GnRH, gonadotrophin-releasing hormone; SPRM, selective progesterone receptor modulator; EGF, epidermal growth factor; HB-EGF, heparin-binding EGF; VEGF, vascular endothelial growth factor; bFGF, basic fibroblast growth factor; PDGF, platelet-derived growth factor; TGF-β, transforming growth factor; IGF, insulin-like growth factor; ADM, adrenomedullin; SMCs, smooth-muscle cells; MetAP-2, methionine aminopeptidase-2.

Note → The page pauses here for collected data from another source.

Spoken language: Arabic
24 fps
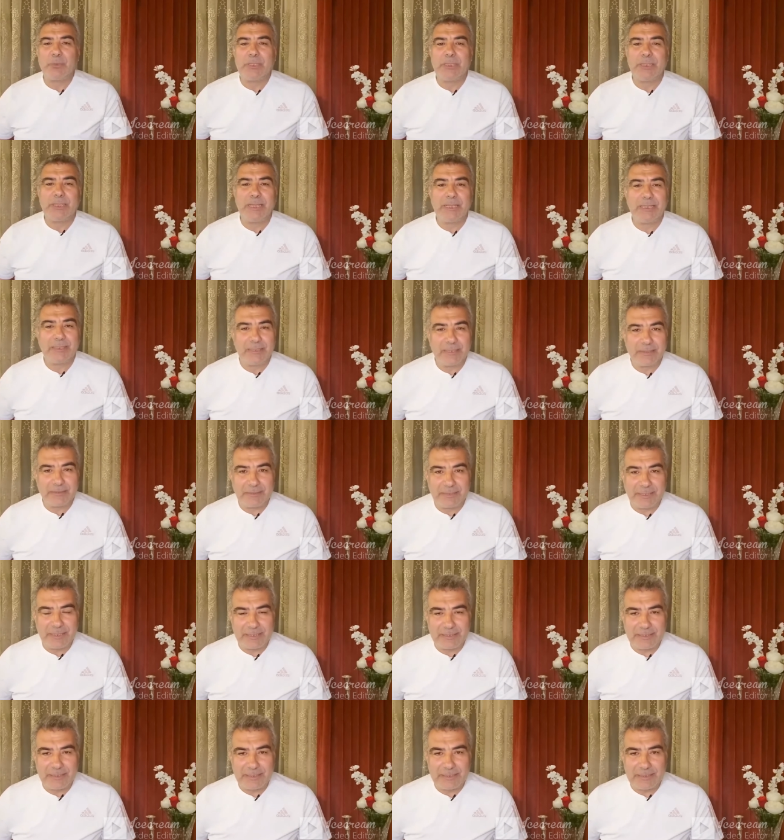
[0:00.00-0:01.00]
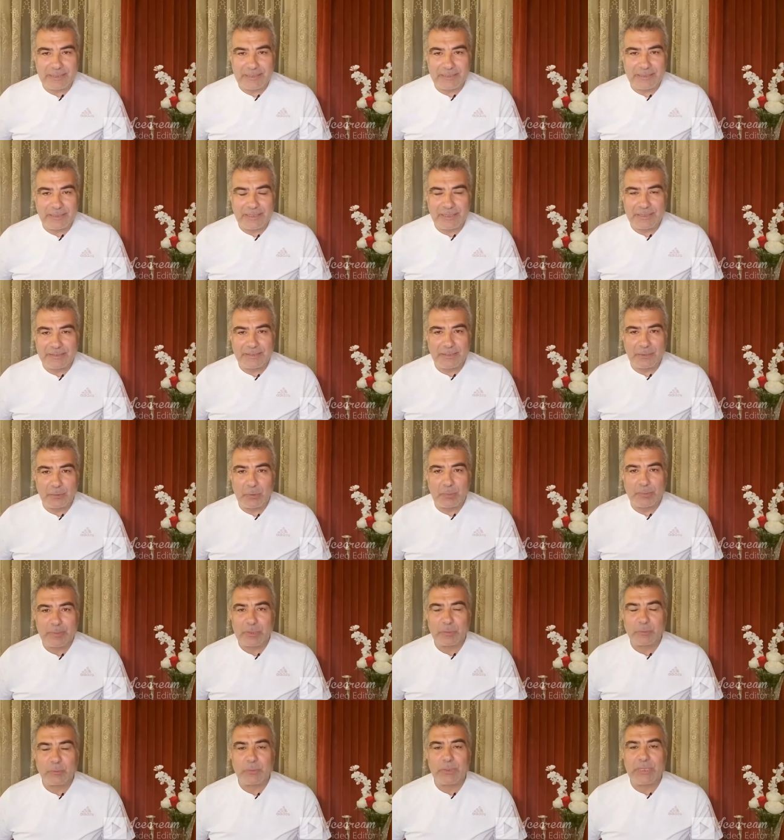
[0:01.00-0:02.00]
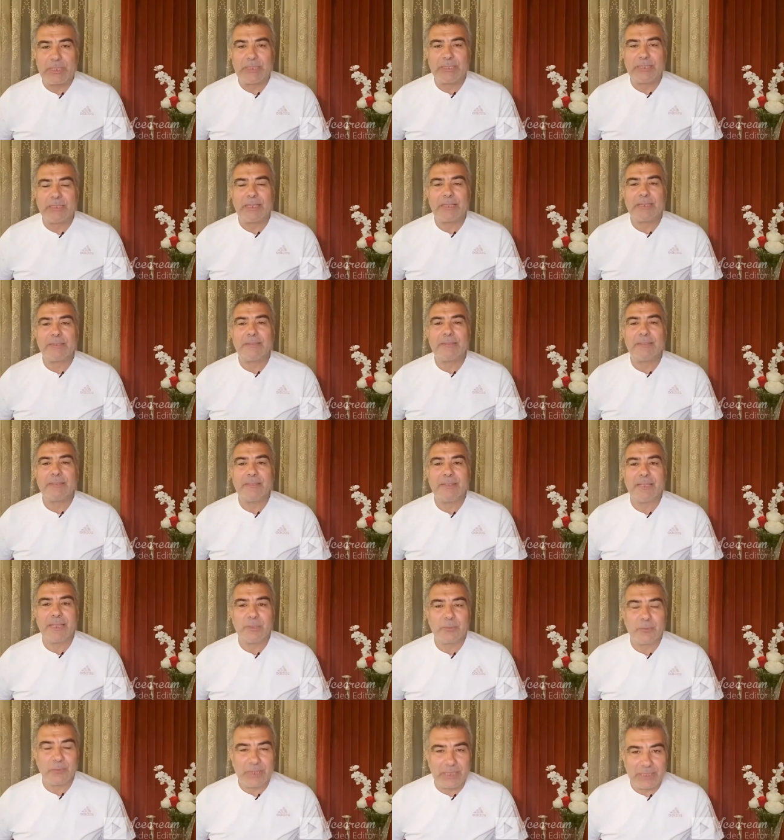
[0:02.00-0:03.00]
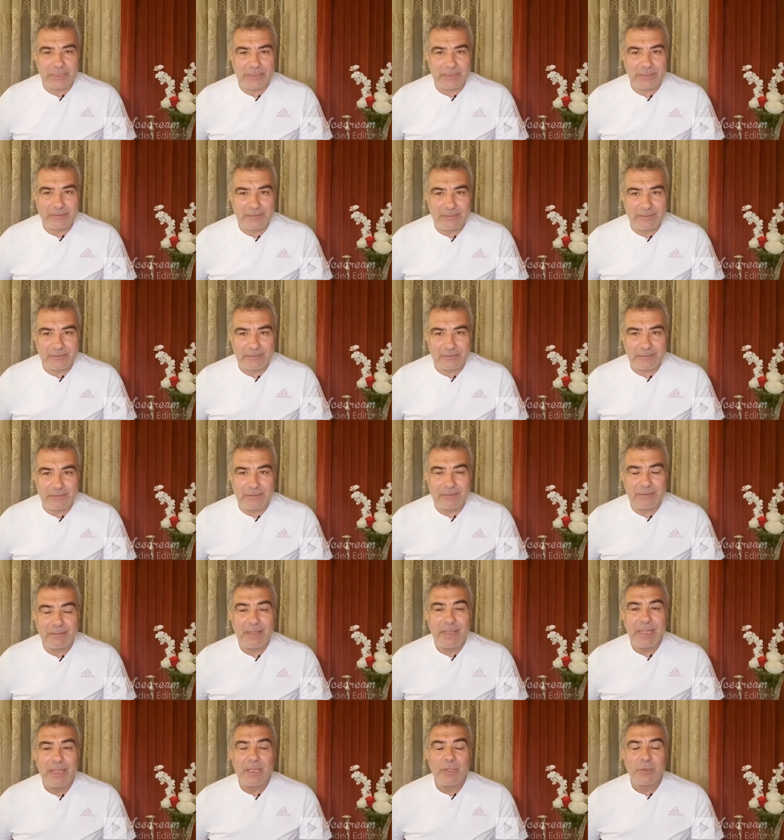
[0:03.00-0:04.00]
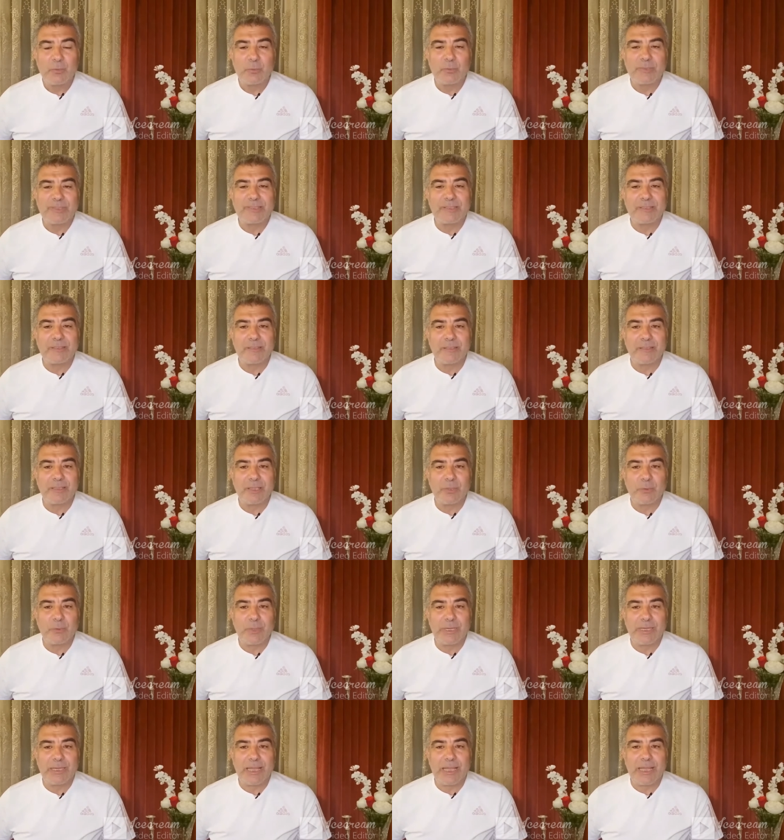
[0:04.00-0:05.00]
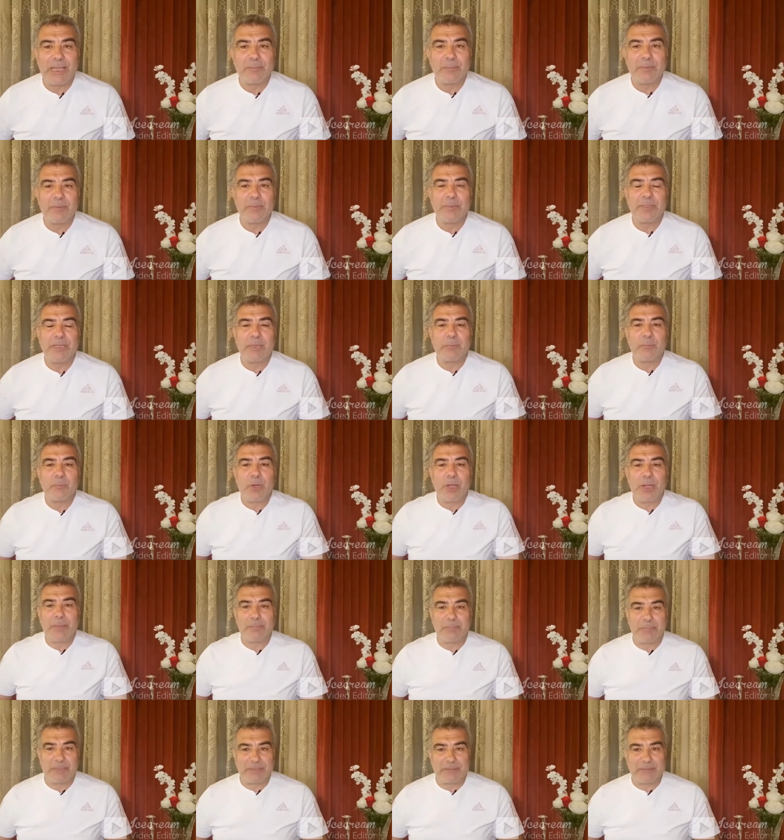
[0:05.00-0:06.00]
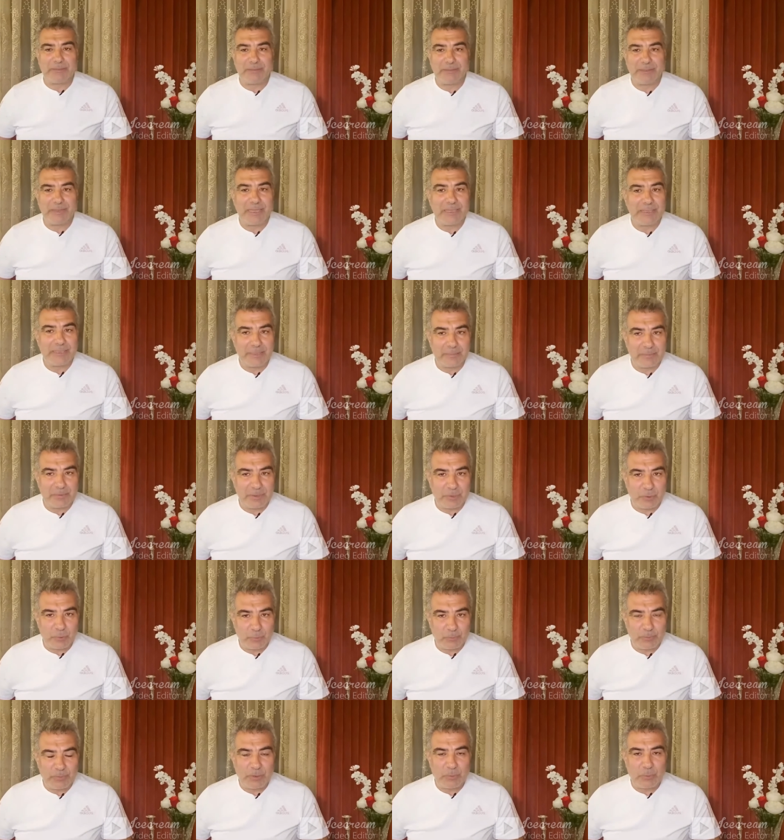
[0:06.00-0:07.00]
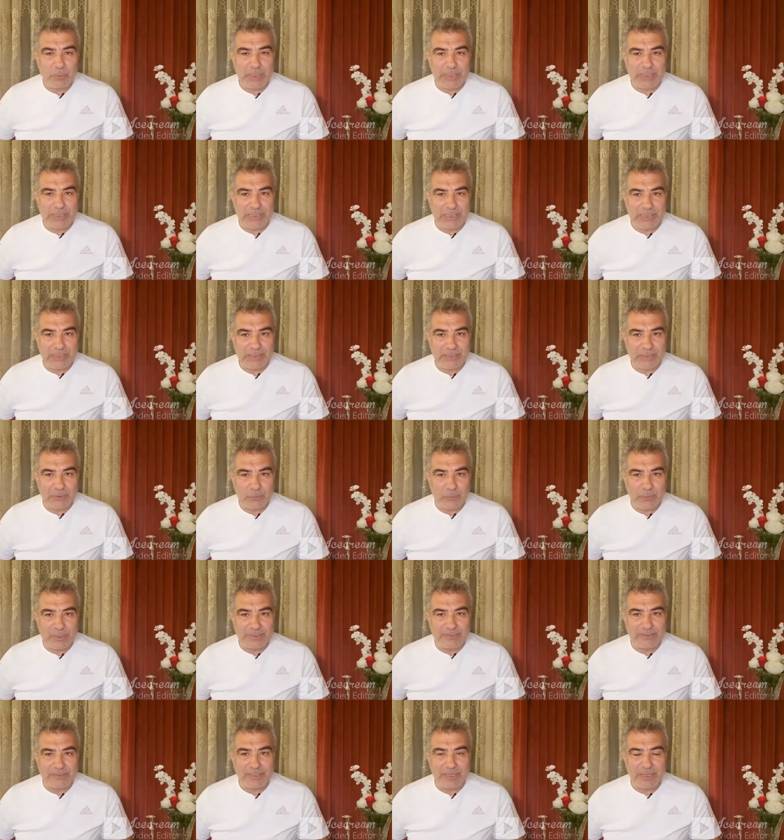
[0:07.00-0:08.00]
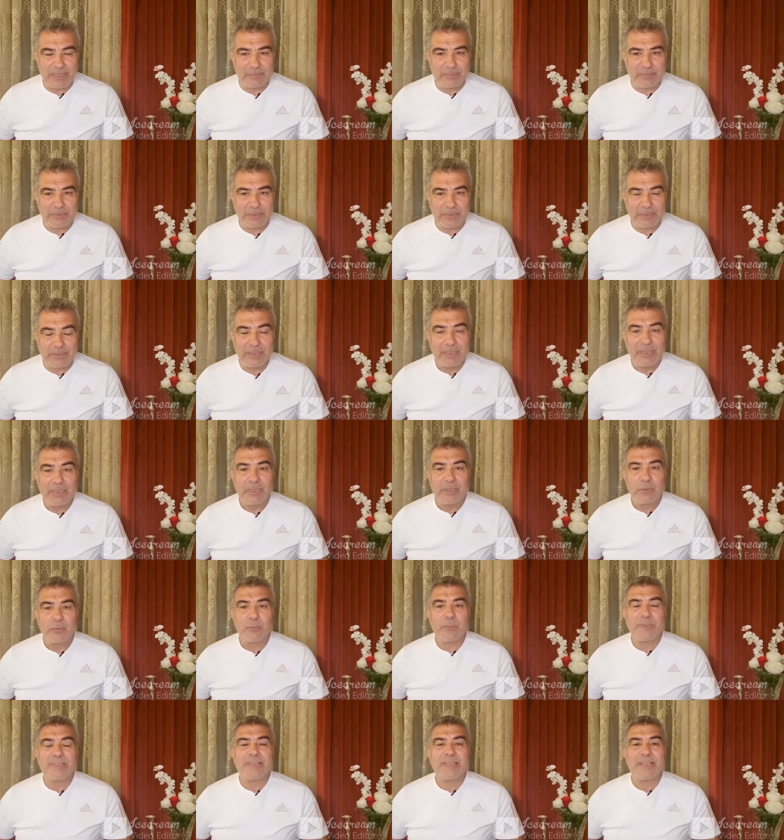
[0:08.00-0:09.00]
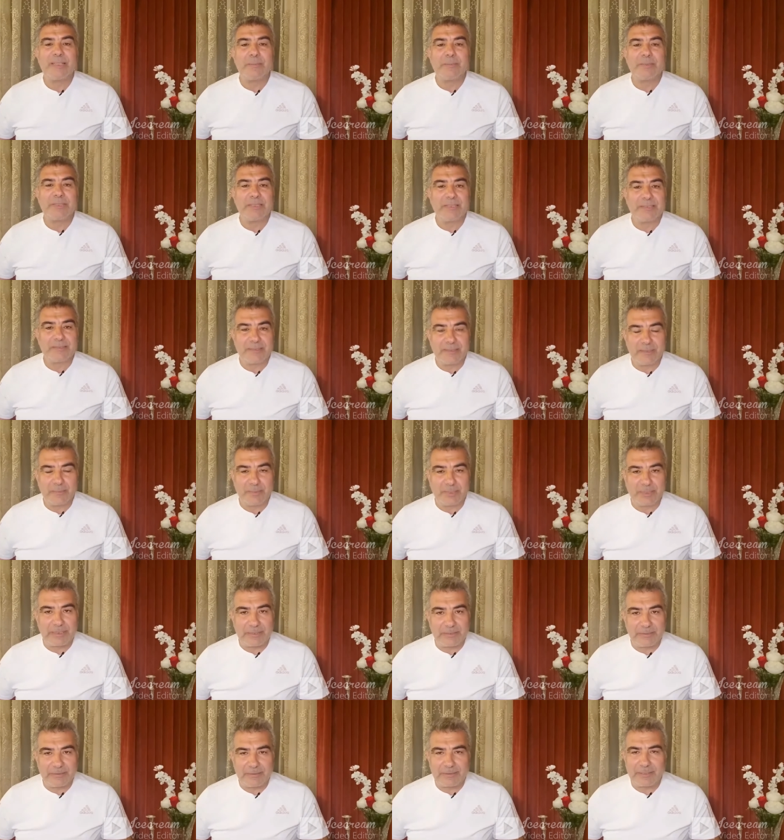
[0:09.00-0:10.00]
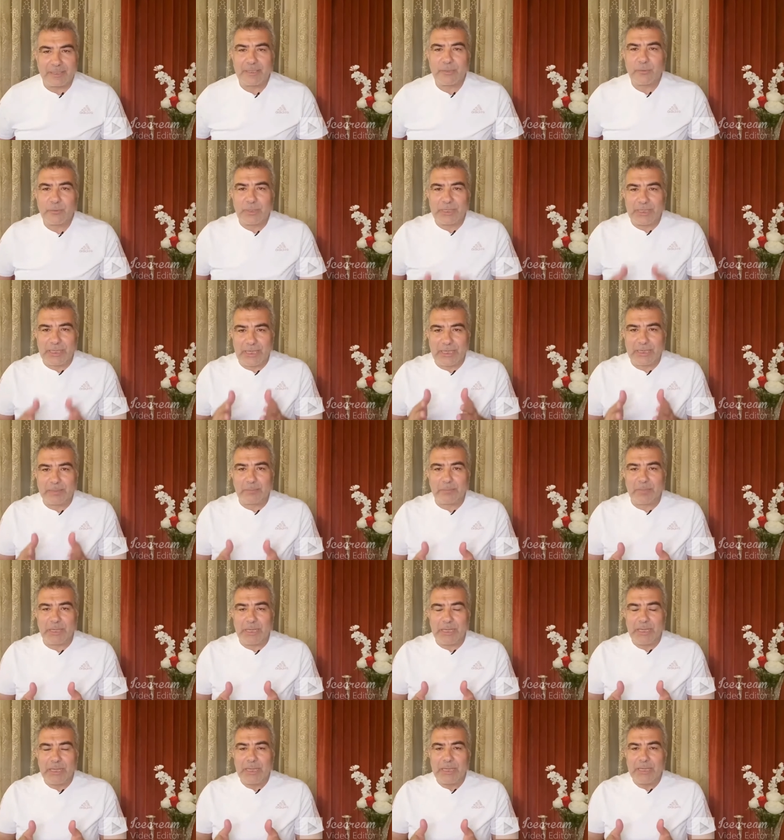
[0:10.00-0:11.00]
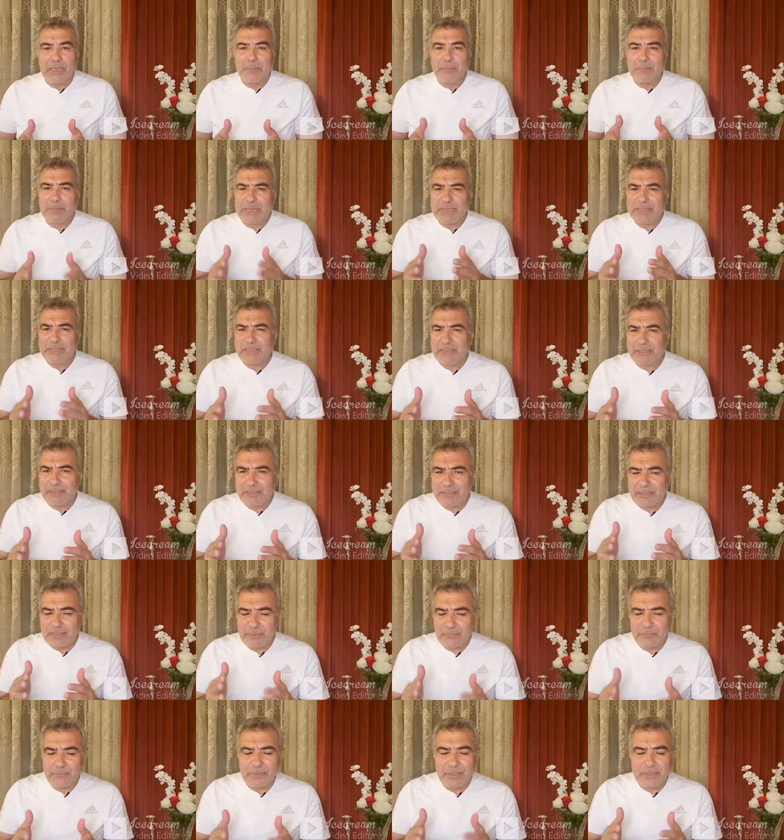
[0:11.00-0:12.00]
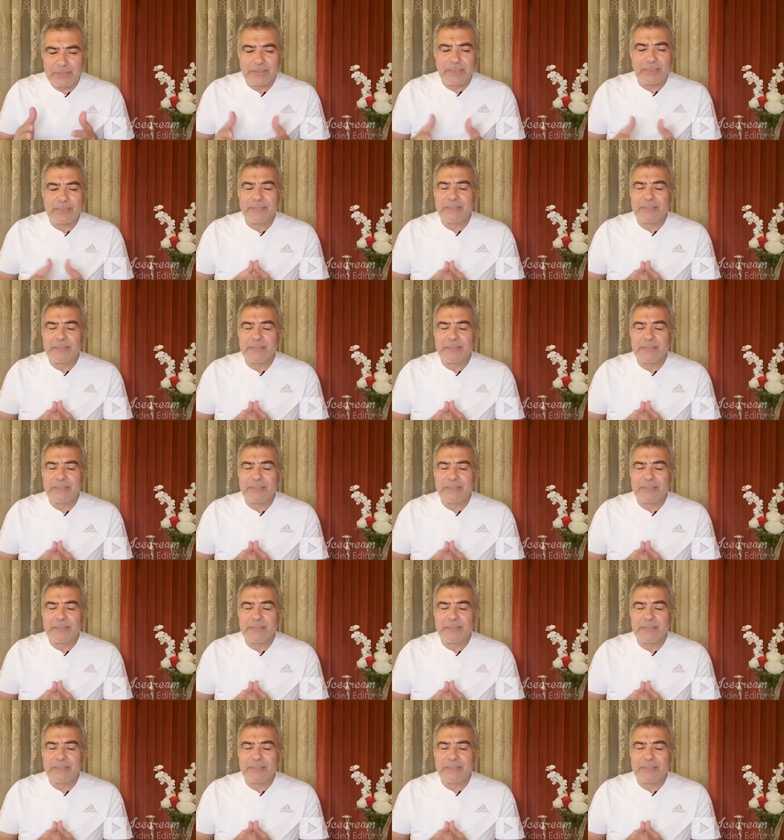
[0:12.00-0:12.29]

لله الذي هدانا لهذا وما كنا لنهتدي لولا أن هدانا الله وصلى الله على حبيبنا محمد النبي الأمي وعلى آله وأصحابه وسلم تسليما كثيرا أيها الأحبة بعد الانخفاض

Furthermore, it should be considered that the development of new blood vessels in fibroids is most probably mediated by several angiogenic signaling pathways. In support of this is the up-regulation of multiple angiogenic growth factors in these tumors as well as their down-regulation associated with blood vessel regression following GnRHa or SPRM treatment. Thus, inhibition of a specific growth factor may be compensated by up-regulation of other factors. To overcome this, the use of pleiotropic compounds which simultaneously target different mechanisms of blood vessel development, and/or their combination with other established drugs, may be appropriate. In line with this, Laschke et al. (2007) have shown in an animal model that an anti-angiogenic agent inhibiting the three angiogenic growth factors VEGF, bFGF and PDGF was much more effective in suppressing vascularization and growth of endometriosis lesions than blockade of VEGF alone.

Conclusions

There is strong evidence to show that dysregulated angiogenesis plays a critical role in fibroid pathophysiology, perhaps contributing to early events in tumor development. Despite some variability reported between studies, multiple angiogenic growth factors display altered expression in leiomyomas and are likely responsible for the vascular abnormalities seen in this disease. Moreover, the fibroid's aberrant hypoxic and angiogenic response may make it especially vulnerable to disruption of its vascular supply, a feature that could be exploited for treatment purposes. However, experimental evidence for the efficacy of anti-angiogenic treatment strategies in uterine fibroids is limited. Thus, there is a need for in-depth investigations of the growth factors that are involved in normal and pathological myometrial angiogenesis, as well as translation of the accumulating basic science evidence of abnormalities in fibroid vascular biology to possible therapeutic advantage.

Authors' roles

R.T. designed the study, identified the articles, and drafted and revised the manuscript. J.H.S. designed the study, contributed to the discussion of the topic and revised the manuscript. Both authors approved the final version of the manuscript.

Funding

This manuscript was supported, in part, by the intramural research Program of Reproductive and Adult Endocrinology, NICHD, National Institutes of Health, Bethesda, MD, USA.

Conflicts of interest

The authors have nothing to declare.